Saved entries
◆ ◆ ◆
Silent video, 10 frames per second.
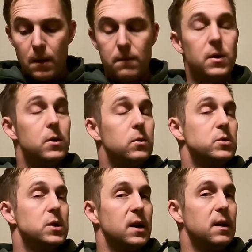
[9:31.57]
very cool
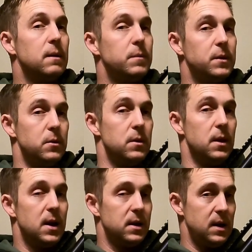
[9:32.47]
shotgun. Can do a
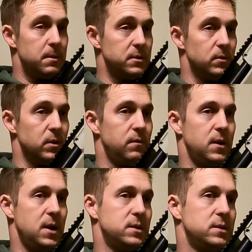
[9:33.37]
lot of damage really
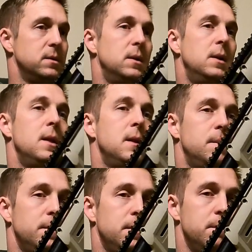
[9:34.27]
fast,
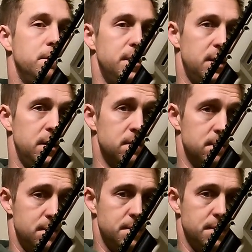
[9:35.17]
but
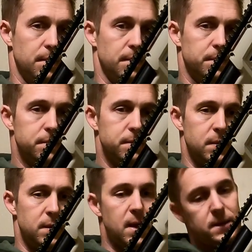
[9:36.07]

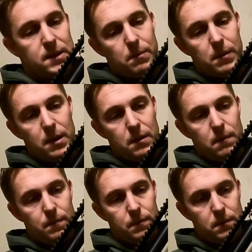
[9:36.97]
not something
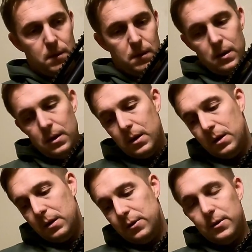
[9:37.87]

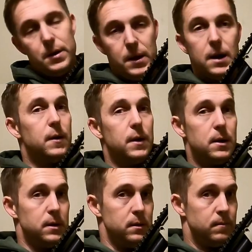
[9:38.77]
you're going to carry
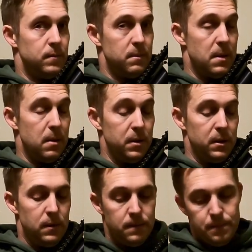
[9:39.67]
on, in my
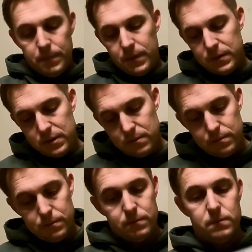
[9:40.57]
opinion. So
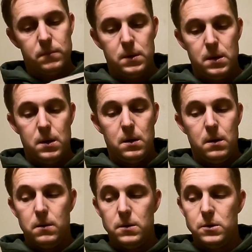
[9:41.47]

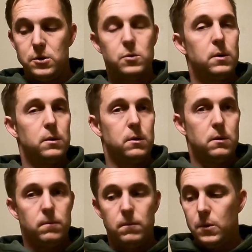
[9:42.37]
short,
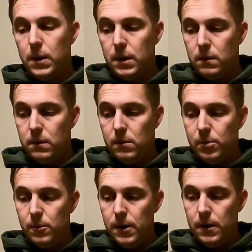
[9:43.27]
quick, to the
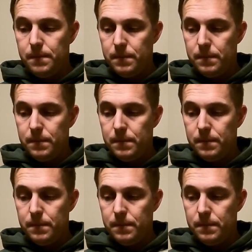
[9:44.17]
point.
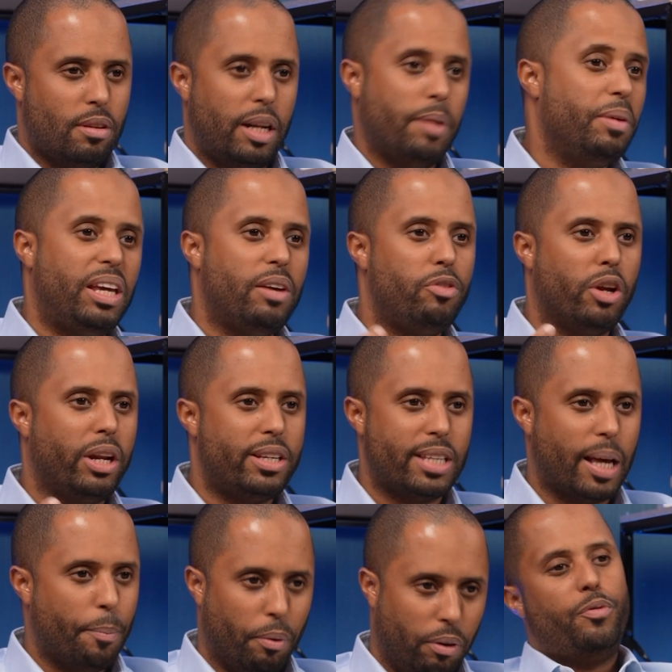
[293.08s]
Let me give you an
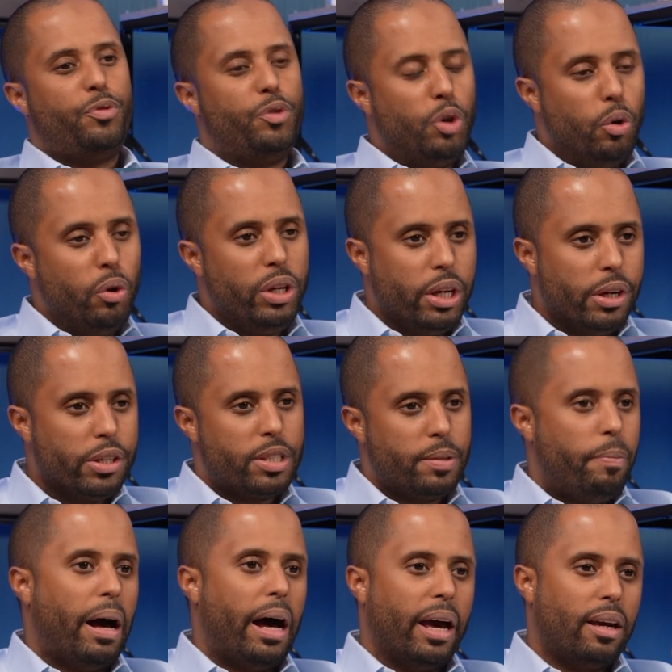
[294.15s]
example. Few years
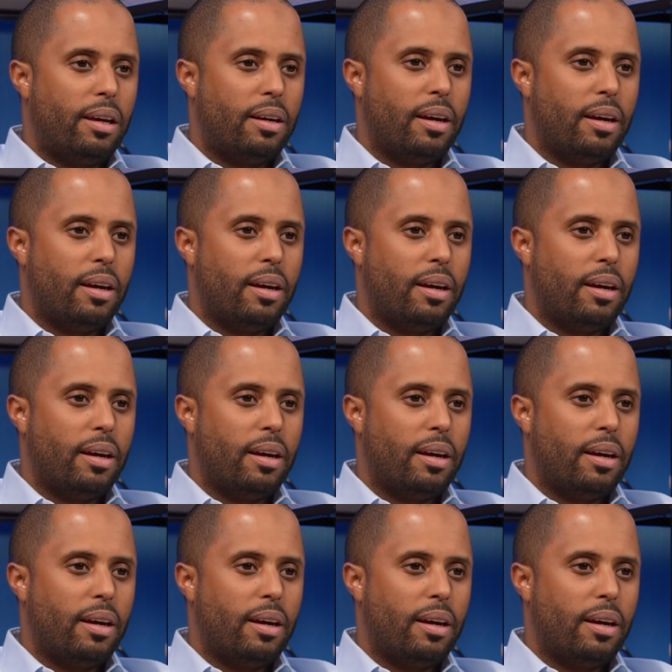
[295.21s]
back,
◆ ◆ ◆
_WHAT TO PRODUCE_: When repeating the entries, leave out every picture and keep the rest exact.

_EXPECTED OUTPUT_:
Silent video, 10 frames per second.
[9:31.57]
very cool
[9:32.47]
shotgun. Can do a
[9:33.37]
lot of damage really
[9:34.27]
fast,
[9:35.17]
but
[9:36.07]

[9:36.97]
not something
[9:37.87]

[9:38.77]
you're going to carry
[9:39.67]
on, in my
[9:40.57]
opinion. So
[9:41.47]

[9:42.37]
short,
[9:43.27]
quick, to the
[9:44.17]
point.
[293.08s]
Let me give you an
[294.15s]
example. Few years
[295.21s]
back,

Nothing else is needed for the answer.